[RAW DATA — start]

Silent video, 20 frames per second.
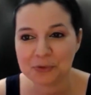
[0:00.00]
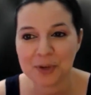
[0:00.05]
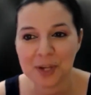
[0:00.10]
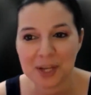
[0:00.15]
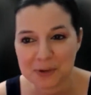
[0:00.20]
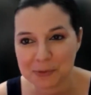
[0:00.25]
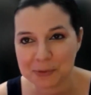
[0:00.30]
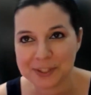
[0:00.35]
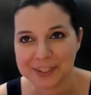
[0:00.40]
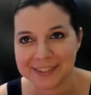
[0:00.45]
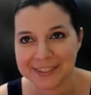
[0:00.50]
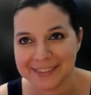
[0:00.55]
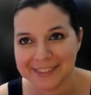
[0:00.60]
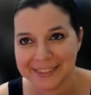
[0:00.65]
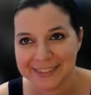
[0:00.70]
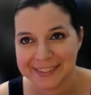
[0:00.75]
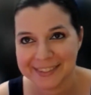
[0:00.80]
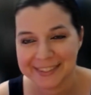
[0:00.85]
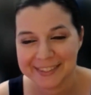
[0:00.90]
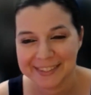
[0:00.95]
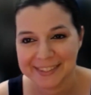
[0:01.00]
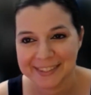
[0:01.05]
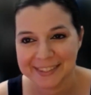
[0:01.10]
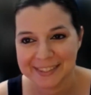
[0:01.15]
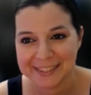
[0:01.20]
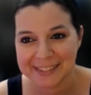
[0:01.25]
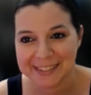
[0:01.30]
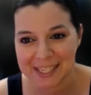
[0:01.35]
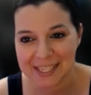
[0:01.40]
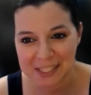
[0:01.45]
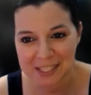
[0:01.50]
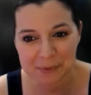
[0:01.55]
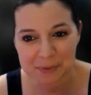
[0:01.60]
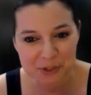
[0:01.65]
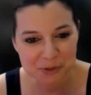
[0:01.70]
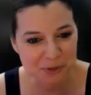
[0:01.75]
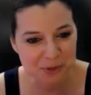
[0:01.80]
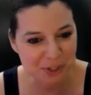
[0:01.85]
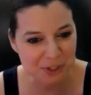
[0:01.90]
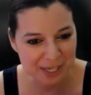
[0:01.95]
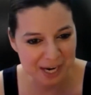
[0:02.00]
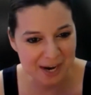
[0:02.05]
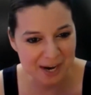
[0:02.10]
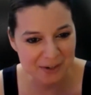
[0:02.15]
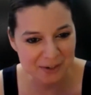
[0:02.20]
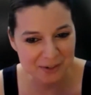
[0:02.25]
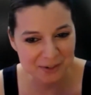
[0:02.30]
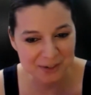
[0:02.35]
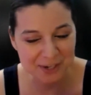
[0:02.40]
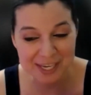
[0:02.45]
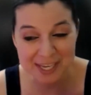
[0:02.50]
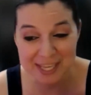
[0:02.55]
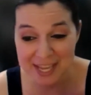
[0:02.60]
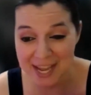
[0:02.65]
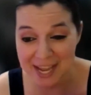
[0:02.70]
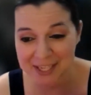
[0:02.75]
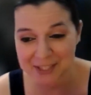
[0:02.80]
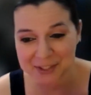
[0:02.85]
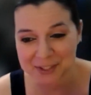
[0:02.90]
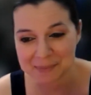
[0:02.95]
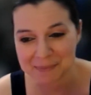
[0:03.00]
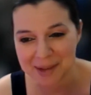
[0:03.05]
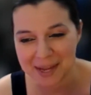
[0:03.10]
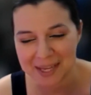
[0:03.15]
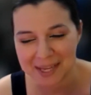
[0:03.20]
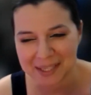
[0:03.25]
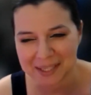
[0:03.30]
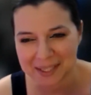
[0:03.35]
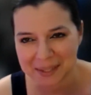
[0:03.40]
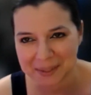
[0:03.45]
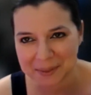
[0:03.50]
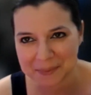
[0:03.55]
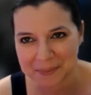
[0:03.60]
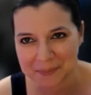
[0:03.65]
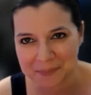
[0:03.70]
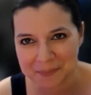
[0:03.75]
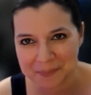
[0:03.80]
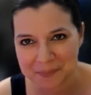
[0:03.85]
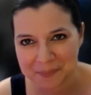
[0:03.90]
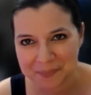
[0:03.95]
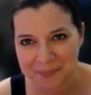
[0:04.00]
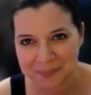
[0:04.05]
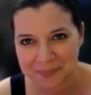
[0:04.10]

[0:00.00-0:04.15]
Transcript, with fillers: favorite Sesame Street character, and he actually met him.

[RAW DATA — finish]

--- EXERCISE GOAL ---
Word for word, output the whole listing, but not its pictures.

--- SOLVED PROBLEM ---
Silent video, 20 frames per second.
[0:00.00]
[0:00.05]
[0:00.10]
[0:00.15]
[0:00.20]
[0:00.25]
[0:00.30]
[0:00.35]
[0:00.40]
[0:00.45]
[0:00.50]
[0:00.55]
[0:00.60]
[0:00.65]
[0:00.70]
[0:00.75]
[0:00.80]
[0:00.85]
[0:00.90]
[0:00.95]
[0:01.00]
[0:01.05]
[0:01.10]
[0:01.15]
[0:01.20]
[0:01.25]
[0:01.30]
[0:01.35]
[0:01.40]
[0:01.45]
[0:01.50]
[0:01.55]
[0:01.60]
[0:01.65]
[0:01.70]
[0:01.75]
[0:01.80]
[0:01.85]
[0:01.90]
[0:01.95]
[0:02.00]
[0:02.05]
[0:02.10]
[0:02.15]
[0:02.20]
[0:02.25]
[0:02.30]
[0:02.35]
[0:02.40]
[0:02.45]
[0:02.50]
[0:02.55]
[0:02.60]
[0:02.65]
[0:02.70]
[0:02.75]
[0:02.80]
[0:02.85]
[0:02.90]
[0:02.95]
[0:03.00]
[0:03.05]
[0:03.10]
[0:03.15]
[0:03.20]
[0:03.25]
[0:03.30]
[0:03.35]
[0:03.40]
[0:03.45]
[0:03.50]
[0:03.55]
[0:03.60]
[0:03.65]
[0:03.70]
[0:03.75]
[0:03.80]
[0:03.85]
[0:03.90]
[0:03.95]
[0:04.00]
[0:04.05]
[0:04.10]

[0:00.00-0:04.15]
Transcript, with fillers: favorite Sesame Street character, and he actually met him.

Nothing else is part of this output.